(Stored data)
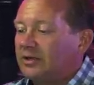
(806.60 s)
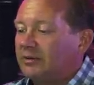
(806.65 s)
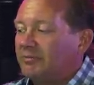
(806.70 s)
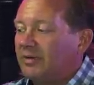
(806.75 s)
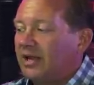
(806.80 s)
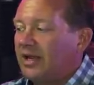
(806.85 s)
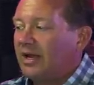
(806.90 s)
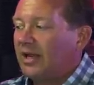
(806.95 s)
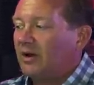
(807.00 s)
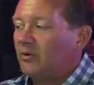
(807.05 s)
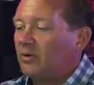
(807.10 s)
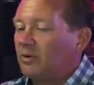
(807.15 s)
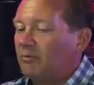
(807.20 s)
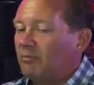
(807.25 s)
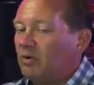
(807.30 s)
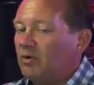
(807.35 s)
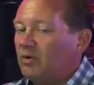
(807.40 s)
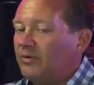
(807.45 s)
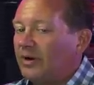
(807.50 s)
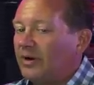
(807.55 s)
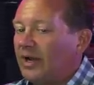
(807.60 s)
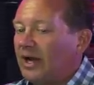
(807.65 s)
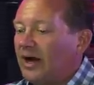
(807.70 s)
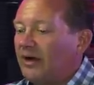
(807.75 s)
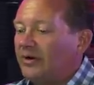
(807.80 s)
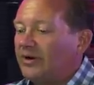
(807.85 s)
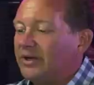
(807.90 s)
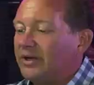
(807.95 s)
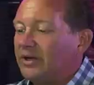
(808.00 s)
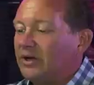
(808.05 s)
Like, man, we're moving
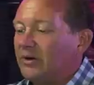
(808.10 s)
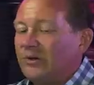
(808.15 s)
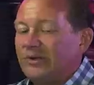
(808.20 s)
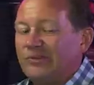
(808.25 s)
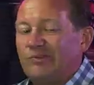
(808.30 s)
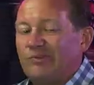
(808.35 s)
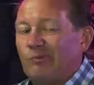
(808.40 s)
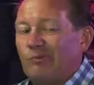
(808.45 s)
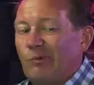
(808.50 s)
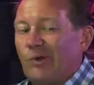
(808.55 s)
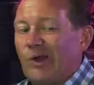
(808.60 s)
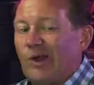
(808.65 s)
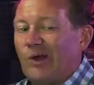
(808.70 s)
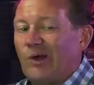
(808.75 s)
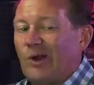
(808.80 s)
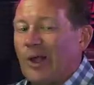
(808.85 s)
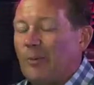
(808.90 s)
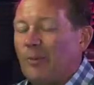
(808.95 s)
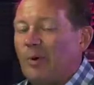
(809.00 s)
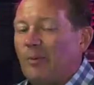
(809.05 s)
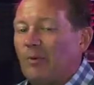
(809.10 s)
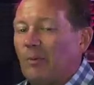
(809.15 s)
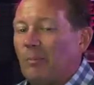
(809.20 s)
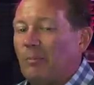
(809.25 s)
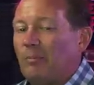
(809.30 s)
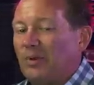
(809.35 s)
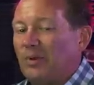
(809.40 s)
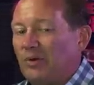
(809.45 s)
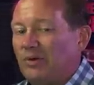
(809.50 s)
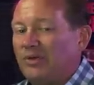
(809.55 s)
out of here. This is weird. I
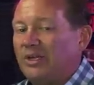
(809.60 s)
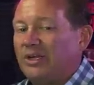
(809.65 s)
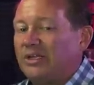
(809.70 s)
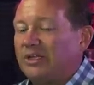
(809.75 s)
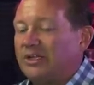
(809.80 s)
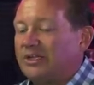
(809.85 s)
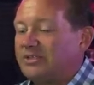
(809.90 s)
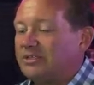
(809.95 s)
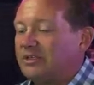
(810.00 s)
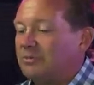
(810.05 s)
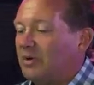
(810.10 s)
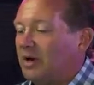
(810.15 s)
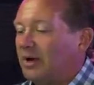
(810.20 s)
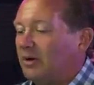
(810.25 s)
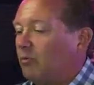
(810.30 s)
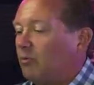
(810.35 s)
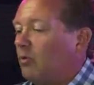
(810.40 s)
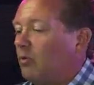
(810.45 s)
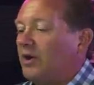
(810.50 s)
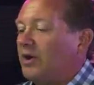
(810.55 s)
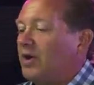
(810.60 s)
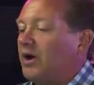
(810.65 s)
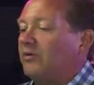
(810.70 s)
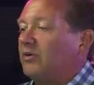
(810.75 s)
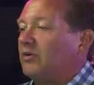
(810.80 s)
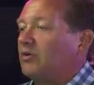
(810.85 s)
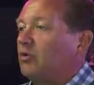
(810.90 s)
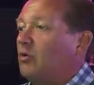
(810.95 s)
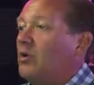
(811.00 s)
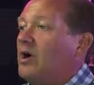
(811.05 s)
remember building this in my
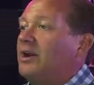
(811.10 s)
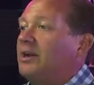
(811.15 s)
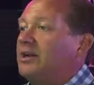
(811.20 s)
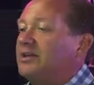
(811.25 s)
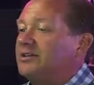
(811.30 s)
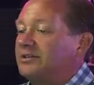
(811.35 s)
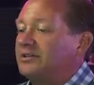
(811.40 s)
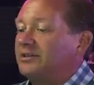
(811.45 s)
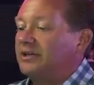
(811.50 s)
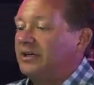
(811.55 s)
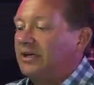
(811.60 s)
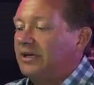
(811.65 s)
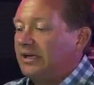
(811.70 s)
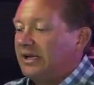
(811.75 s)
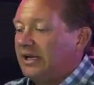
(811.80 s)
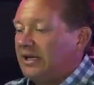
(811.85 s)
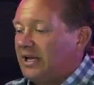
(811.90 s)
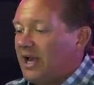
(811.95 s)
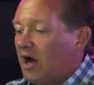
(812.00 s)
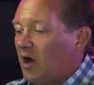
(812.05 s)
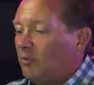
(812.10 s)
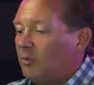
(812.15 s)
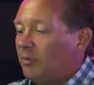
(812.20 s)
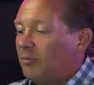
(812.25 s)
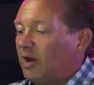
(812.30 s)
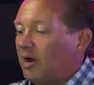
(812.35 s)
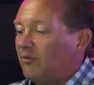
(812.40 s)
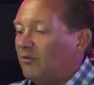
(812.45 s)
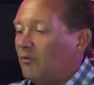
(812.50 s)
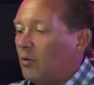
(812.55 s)
whatever 20s, and now I'm
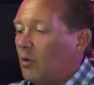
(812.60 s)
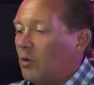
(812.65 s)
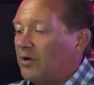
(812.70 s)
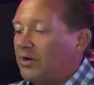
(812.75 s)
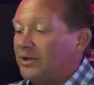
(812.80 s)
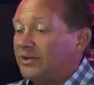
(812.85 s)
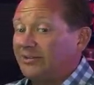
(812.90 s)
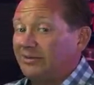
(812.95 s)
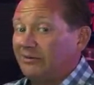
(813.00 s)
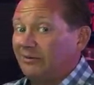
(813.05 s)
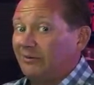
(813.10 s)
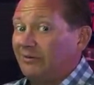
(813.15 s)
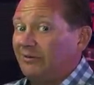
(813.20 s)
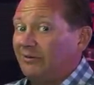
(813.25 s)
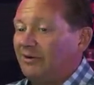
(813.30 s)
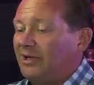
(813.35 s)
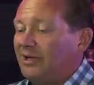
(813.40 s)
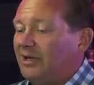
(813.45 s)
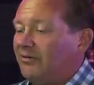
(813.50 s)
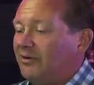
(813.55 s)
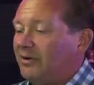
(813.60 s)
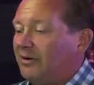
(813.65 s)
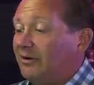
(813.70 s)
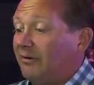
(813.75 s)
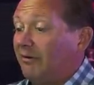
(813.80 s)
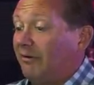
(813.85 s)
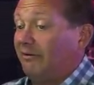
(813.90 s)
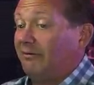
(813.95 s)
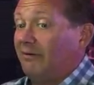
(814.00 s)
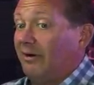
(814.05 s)
in my 40s, and we're leaving.
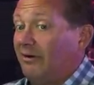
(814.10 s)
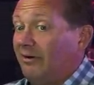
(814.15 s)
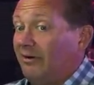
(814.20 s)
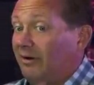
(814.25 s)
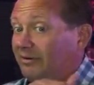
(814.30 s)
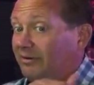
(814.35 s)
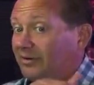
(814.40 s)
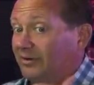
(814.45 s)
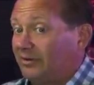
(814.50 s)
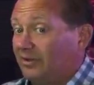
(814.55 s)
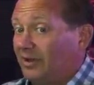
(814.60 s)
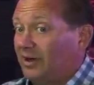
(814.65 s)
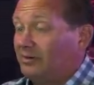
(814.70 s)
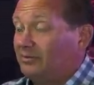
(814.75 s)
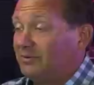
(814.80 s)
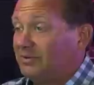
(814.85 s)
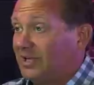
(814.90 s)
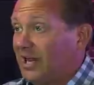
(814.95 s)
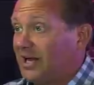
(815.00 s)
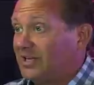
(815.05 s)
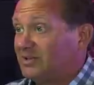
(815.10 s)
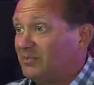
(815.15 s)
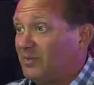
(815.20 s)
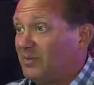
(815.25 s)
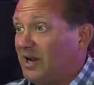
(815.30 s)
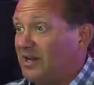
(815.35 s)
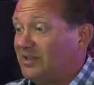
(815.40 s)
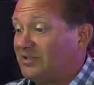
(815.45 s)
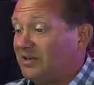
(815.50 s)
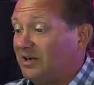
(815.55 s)
Good luck with that
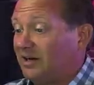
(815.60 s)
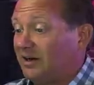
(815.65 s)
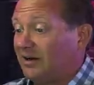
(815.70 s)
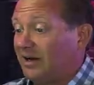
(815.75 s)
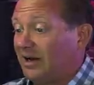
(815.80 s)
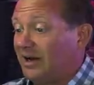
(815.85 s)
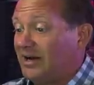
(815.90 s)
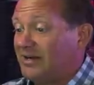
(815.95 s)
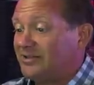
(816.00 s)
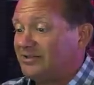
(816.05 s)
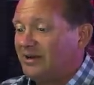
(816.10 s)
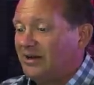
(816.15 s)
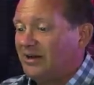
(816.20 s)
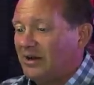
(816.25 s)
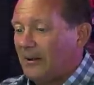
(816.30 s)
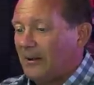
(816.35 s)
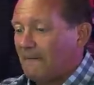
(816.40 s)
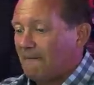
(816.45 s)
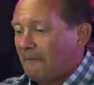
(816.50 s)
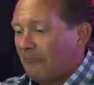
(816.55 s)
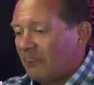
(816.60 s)
space there, guys.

## [REQUIRED ACTION]
Quote the entries in full. Any image among them is to be omitted from the copy.

## [REPLY]
(806.60 s)
(806.65 s)
(806.70 s)
(806.75 s)
(806.80 s)
(806.85 s)
(806.90 s)
(806.95 s)
(807.00 s)
(807.05 s)
(807.10 s)
(807.15 s)
(807.20 s)
(807.25 s)
(807.30 s)
(807.35 s)
(807.40 s)
(807.45 s)
(807.50 s)
(807.55 s)
(807.60 s)
(807.65 s)
(807.70 s)
(807.75 s)
(807.80 s)
(807.85 s)
(807.90 s)
(807.95 s)
(808.00 s)
(808.05 s)
Like, man, we're moving
(808.10 s)
(808.15 s)
(808.20 s)
(808.25 s)
(808.30 s)
(808.35 s)
(808.40 s)
(808.45 s)
(808.50 s)
(808.55 s)
(808.60 s)
(808.65 s)
(808.70 s)
(808.75 s)
(808.80 s)
(808.85 s)
(808.90 s)
(808.95 s)
(809.00 s)
(809.05 s)
(809.10 s)
(809.15 s)
(809.20 s)
(809.25 s)
(809.30 s)
(809.35 s)
(809.40 s)
(809.45 s)
(809.50 s)
(809.55 s)
out of here. This is weird. I
(809.60 s)
(809.65 s)
(809.70 s)
(809.75 s)
(809.80 s)
(809.85 s)
(809.90 s)
(809.95 s)
(810.00 s)
(810.05 s)
(810.10 s)
(810.15 s)
(810.20 s)
(810.25 s)
(810.30 s)
(810.35 s)
(810.40 s)
(810.45 s)
(810.50 s)
(810.55 s)
(810.60 s)
(810.65 s)
(810.70 s)
(810.75 s)
(810.80 s)
(810.85 s)
(810.90 s)
(810.95 s)
(811.00 s)
(811.05 s)
remember building this in my
(811.10 s)
(811.15 s)
(811.20 s)
(811.25 s)
(811.30 s)
(811.35 s)
(811.40 s)
(811.45 s)
(811.50 s)
(811.55 s)
(811.60 s)
(811.65 s)
(811.70 s)
(811.75 s)
(811.80 s)
(811.85 s)
(811.90 s)
(811.95 s)
(812.00 s)
(812.05 s)
(812.10 s)
(812.15 s)
(812.20 s)
(812.25 s)
(812.30 s)
(812.35 s)
(812.40 s)
(812.45 s)
(812.50 s)
(812.55 s)
whatever 20s, and now I'm
(812.60 s)
(812.65 s)
(812.70 s)
(812.75 s)
(812.80 s)
(812.85 s)
(812.90 s)
(812.95 s)
(813.00 s)
(813.05 s)
(813.10 s)
(813.15 s)
(813.20 s)
(813.25 s)
(813.30 s)
(813.35 s)
(813.40 s)
(813.45 s)
(813.50 s)
(813.55 s)
(813.60 s)
(813.65 s)
(813.70 s)
(813.75 s)
(813.80 s)
(813.85 s)
(813.90 s)
(813.95 s)
(814.00 s)
(814.05 s)
in my 40s, and we're leaving.
(814.10 s)
(814.15 s)
(814.20 s)
(814.25 s)
(814.30 s)
(814.35 s)
(814.40 s)
(814.45 s)
(814.50 s)
(814.55 s)
(814.60 s)
(814.65 s)
(814.70 s)
(814.75 s)
(814.80 s)
(814.85 s)
(814.90 s)
(814.95 s)
(815.00 s)
(815.05 s)
(815.10 s)
(815.15 s)
(815.20 s)
(815.25 s)
(815.30 s)
(815.35 s)
(815.40 s)
(815.45 s)
(815.50 s)
(815.55 s)
Good luck with that
(815.60 s)
(815.65 s)
(815.70 s)
(815.75 s)
(815.80 s)
(815.85 s)
(815.90 s)
(815.95 s)
(816.00 s)
(816.05 s)
(816.10 s)
(816.15 s)
(816.20 s)
(816.25 s)
(816.30 s)
(816.35 s)
(816.40 s)
(816.45 s)
(816.50 s)
(816.55 s)
(816.60 s)
space there, guys.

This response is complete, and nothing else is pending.